August 23, 2014:
North Korea is trying to crack down on an insidious form of espionage; smuggling official (but unclassified) government documents out of the country. Many North Koreans are willing to risk prison or execution by smuggling out government documents and publications. Foreign intelligence agencies and journalists pay well for these innocuous items. While it’s not impossible for foreign embassy staff to obtain these documents, it is illegal for foreigners to possess them and diplomatic personnel are watched constantly.
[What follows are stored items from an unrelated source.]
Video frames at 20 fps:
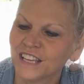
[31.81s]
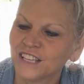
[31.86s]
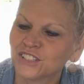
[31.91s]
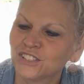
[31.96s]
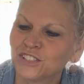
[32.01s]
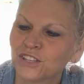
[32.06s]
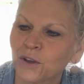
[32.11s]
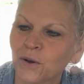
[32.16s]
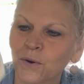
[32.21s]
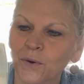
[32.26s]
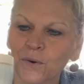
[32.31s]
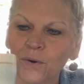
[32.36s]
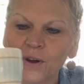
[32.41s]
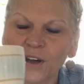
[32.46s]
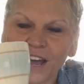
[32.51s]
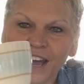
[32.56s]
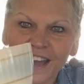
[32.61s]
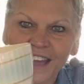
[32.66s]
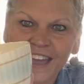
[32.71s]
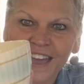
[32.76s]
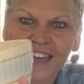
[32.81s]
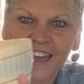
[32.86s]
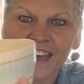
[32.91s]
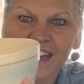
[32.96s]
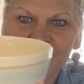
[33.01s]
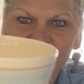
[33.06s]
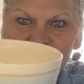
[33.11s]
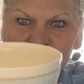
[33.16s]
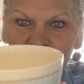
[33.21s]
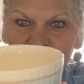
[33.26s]
So I
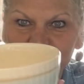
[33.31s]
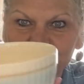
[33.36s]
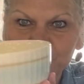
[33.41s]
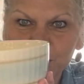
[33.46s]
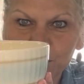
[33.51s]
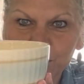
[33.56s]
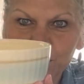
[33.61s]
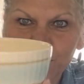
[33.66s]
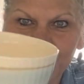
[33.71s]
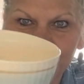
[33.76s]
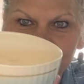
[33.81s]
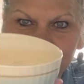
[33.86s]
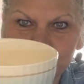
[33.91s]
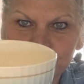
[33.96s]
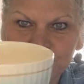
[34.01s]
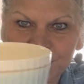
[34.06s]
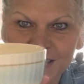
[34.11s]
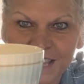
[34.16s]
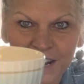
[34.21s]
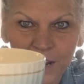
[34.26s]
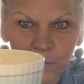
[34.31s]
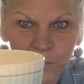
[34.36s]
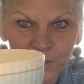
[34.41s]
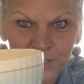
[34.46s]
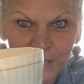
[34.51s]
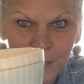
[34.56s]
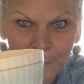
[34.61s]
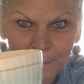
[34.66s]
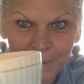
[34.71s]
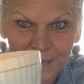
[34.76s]
have a few items that I will
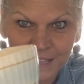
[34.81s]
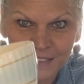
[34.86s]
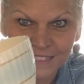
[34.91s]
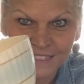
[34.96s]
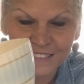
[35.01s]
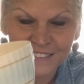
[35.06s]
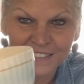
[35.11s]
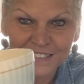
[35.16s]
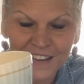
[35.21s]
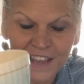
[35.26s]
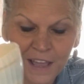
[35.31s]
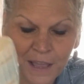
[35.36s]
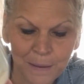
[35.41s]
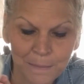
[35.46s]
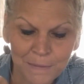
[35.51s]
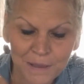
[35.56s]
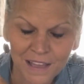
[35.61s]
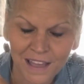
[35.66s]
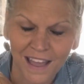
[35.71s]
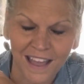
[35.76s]
not paint this time.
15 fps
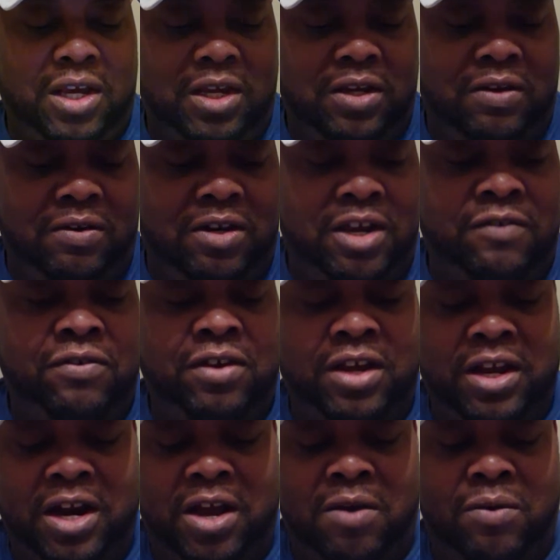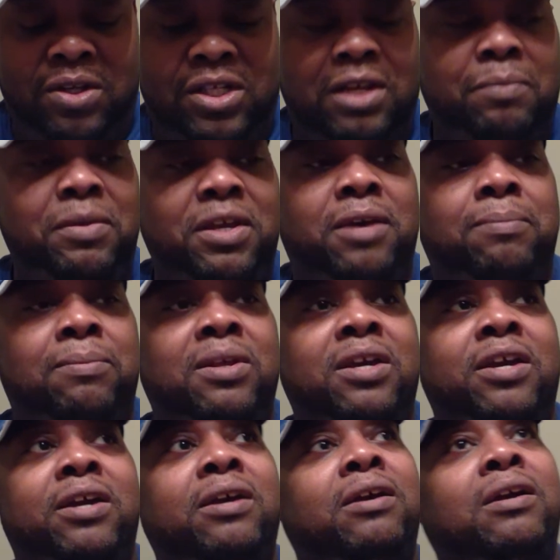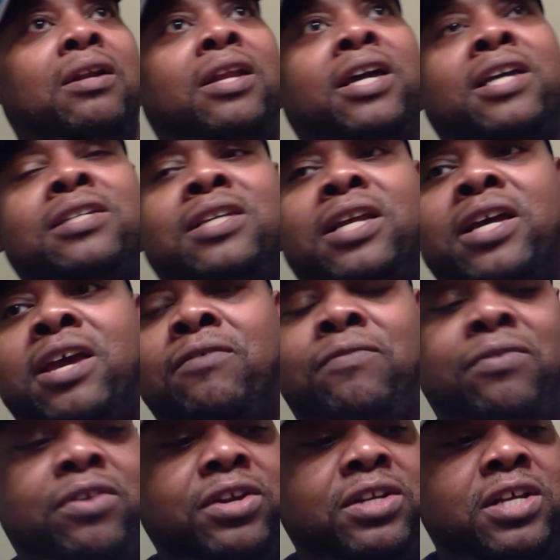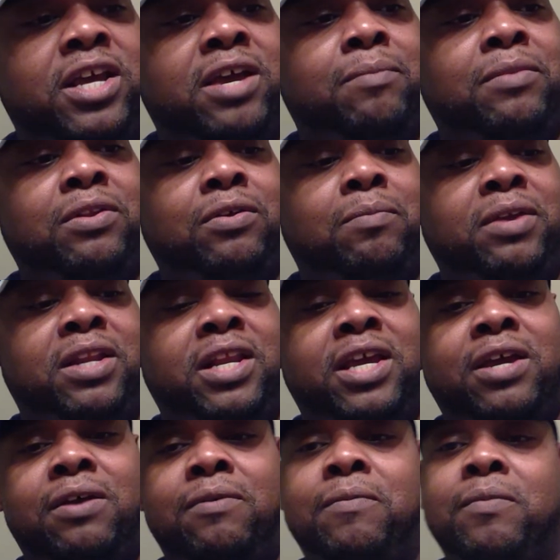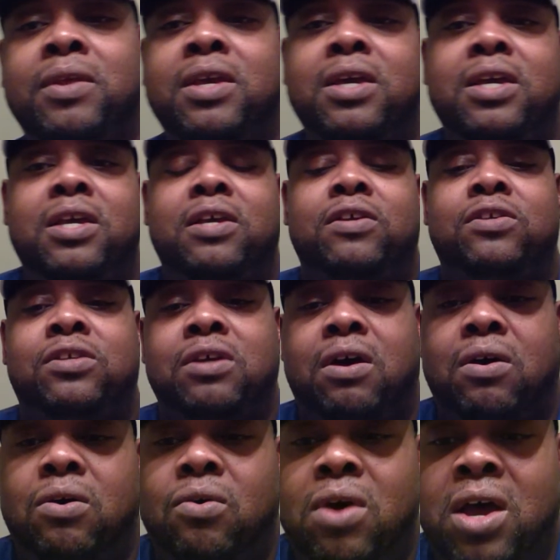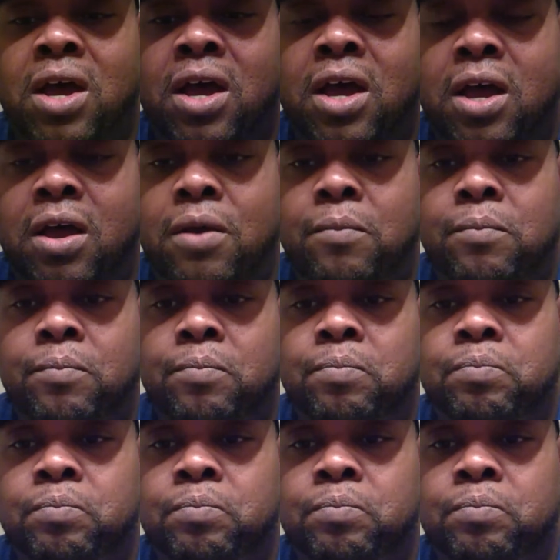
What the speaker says: you definitely can always hit me up there. Like I said, I got free time a little bit now. So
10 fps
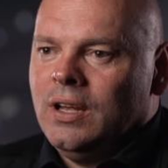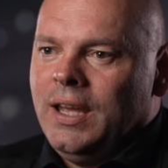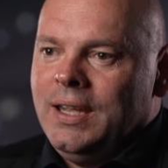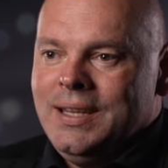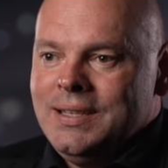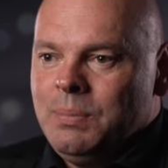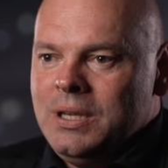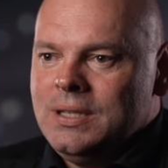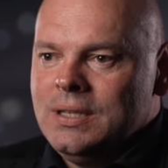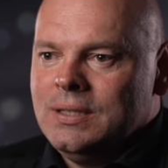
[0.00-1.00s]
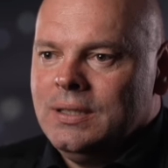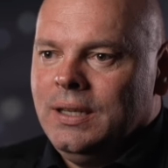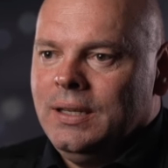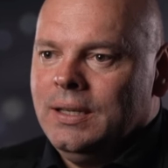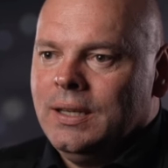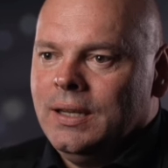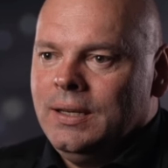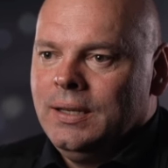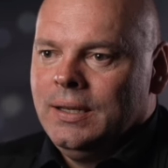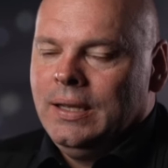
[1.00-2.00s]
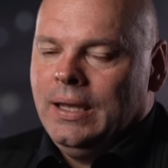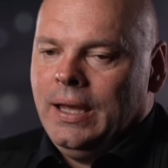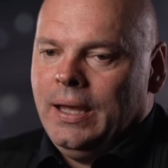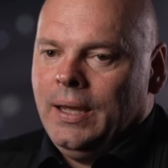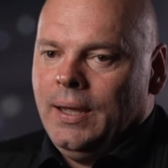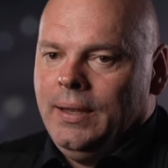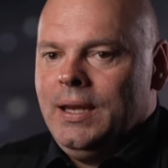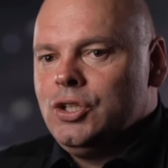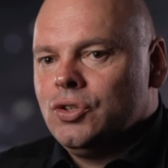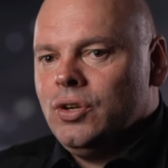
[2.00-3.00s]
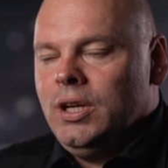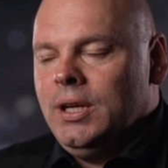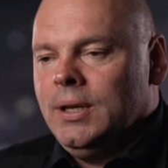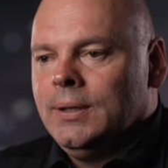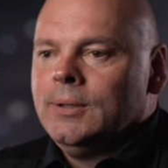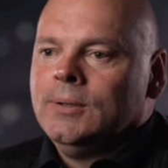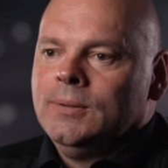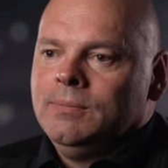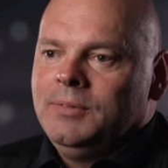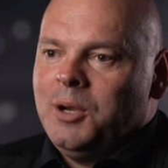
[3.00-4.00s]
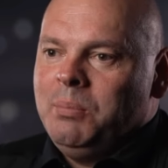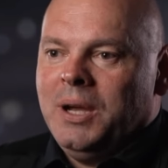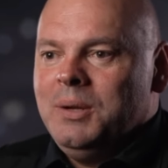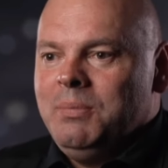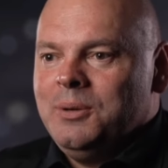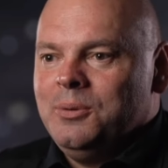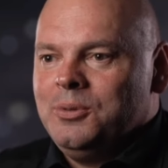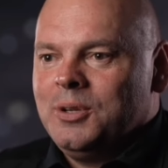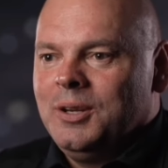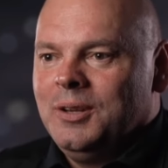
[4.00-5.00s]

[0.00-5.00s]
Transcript: that. It's business at the end of the day. Uh, history don't pay the bills.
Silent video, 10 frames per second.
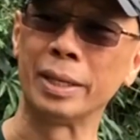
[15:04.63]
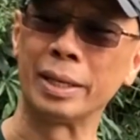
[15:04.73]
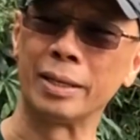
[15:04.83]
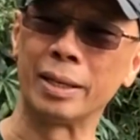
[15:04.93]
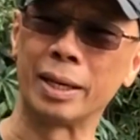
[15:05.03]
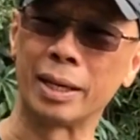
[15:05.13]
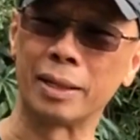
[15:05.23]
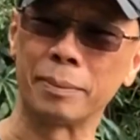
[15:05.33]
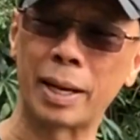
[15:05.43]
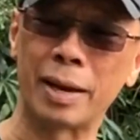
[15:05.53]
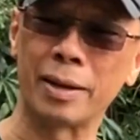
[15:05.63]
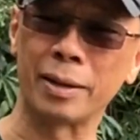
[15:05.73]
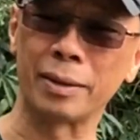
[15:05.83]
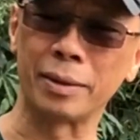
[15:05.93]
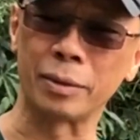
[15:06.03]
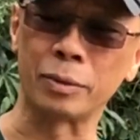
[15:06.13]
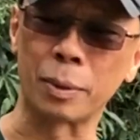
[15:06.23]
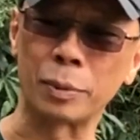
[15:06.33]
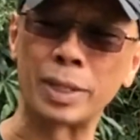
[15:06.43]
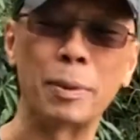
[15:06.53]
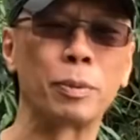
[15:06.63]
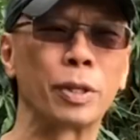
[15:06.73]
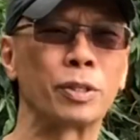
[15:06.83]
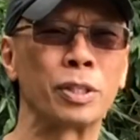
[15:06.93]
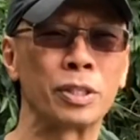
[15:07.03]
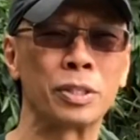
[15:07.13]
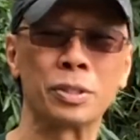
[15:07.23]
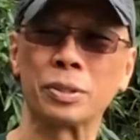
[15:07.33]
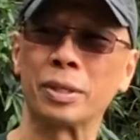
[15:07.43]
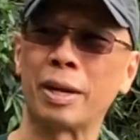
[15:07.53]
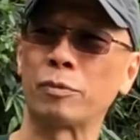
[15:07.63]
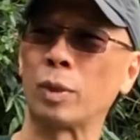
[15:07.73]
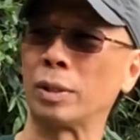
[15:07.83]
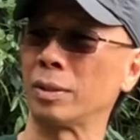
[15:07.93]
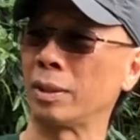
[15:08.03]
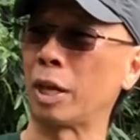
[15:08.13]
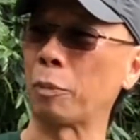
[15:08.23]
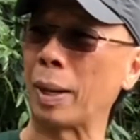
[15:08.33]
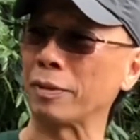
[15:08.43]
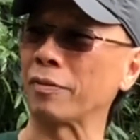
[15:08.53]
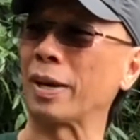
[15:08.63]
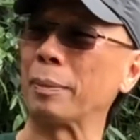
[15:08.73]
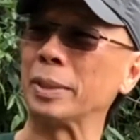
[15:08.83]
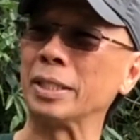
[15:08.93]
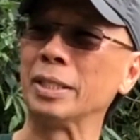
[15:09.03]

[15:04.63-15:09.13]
I grew up with 9 brothers and a sister. Everyone helped out the family.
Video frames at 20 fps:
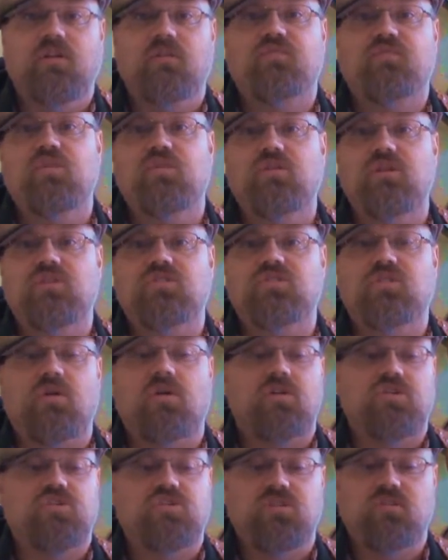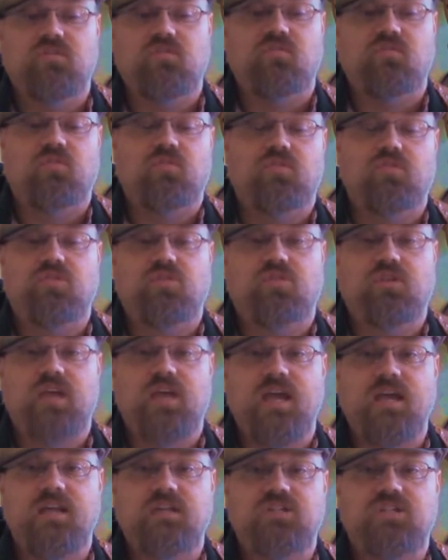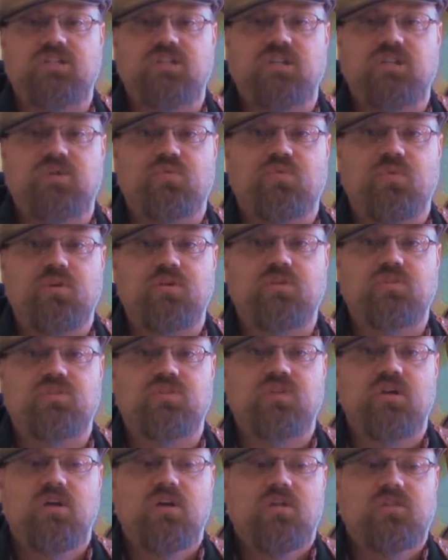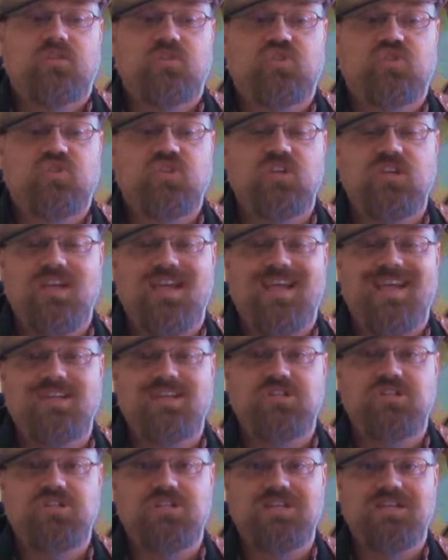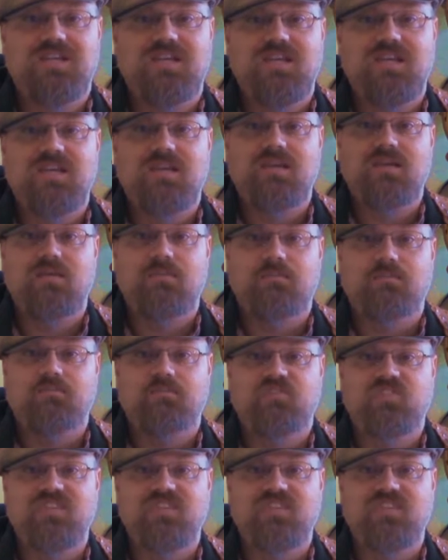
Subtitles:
Now, if you're a guitarist and you've learned your cage sequence, the C, A, G, E,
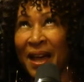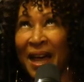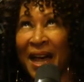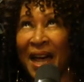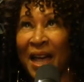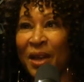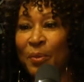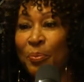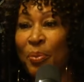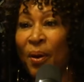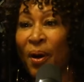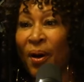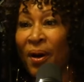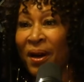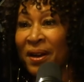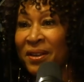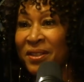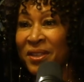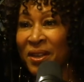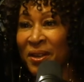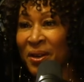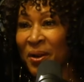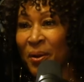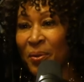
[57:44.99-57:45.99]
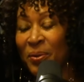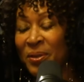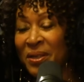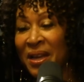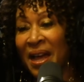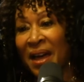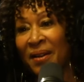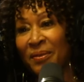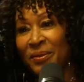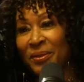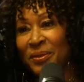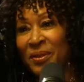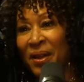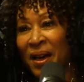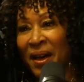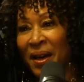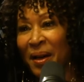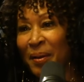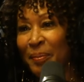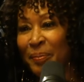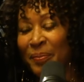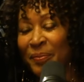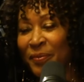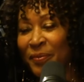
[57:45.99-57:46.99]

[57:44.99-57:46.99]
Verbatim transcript: Hyde Park to go down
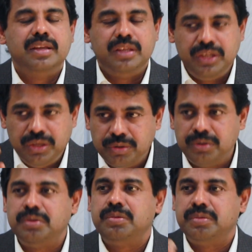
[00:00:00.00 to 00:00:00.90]

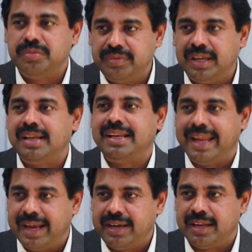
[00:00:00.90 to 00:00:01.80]
you will
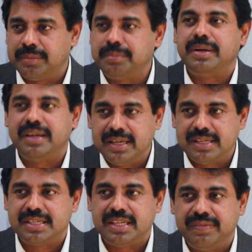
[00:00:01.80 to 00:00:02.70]
end up
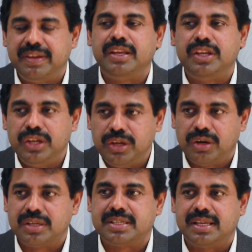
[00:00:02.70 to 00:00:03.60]
deceiving
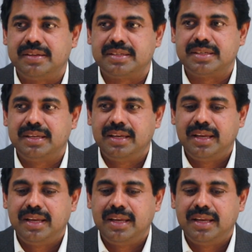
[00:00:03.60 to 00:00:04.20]
yourselves.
It’s been found that the easiest way to get the documents out is to arrange (via payments and bribes) to have them hidden among the items regularly exported to China. A lot of stuff goes to China each day, because China is North Korea’s main trading partner. All the raw materials and food items (especially fish) cannot be searched so there is a booming business is moving this stuff across the border to Chinese intelligence and Chinese brokers who will, for more fees (and at some risk to themselves) get documents out of the country for foreign journalists, intelligence agencies and anyone else willing to pay.
The documents include orders for state bureaucrats, training outlines for propaganda staff (North Koreans spend a lot of time getting lectured by government instructors) and all manner of publications. Taken together these documents provide details about North Korean culture, attitudes and the economy. That why foreign journalists and intelligence analysts will pay so much for this stuff.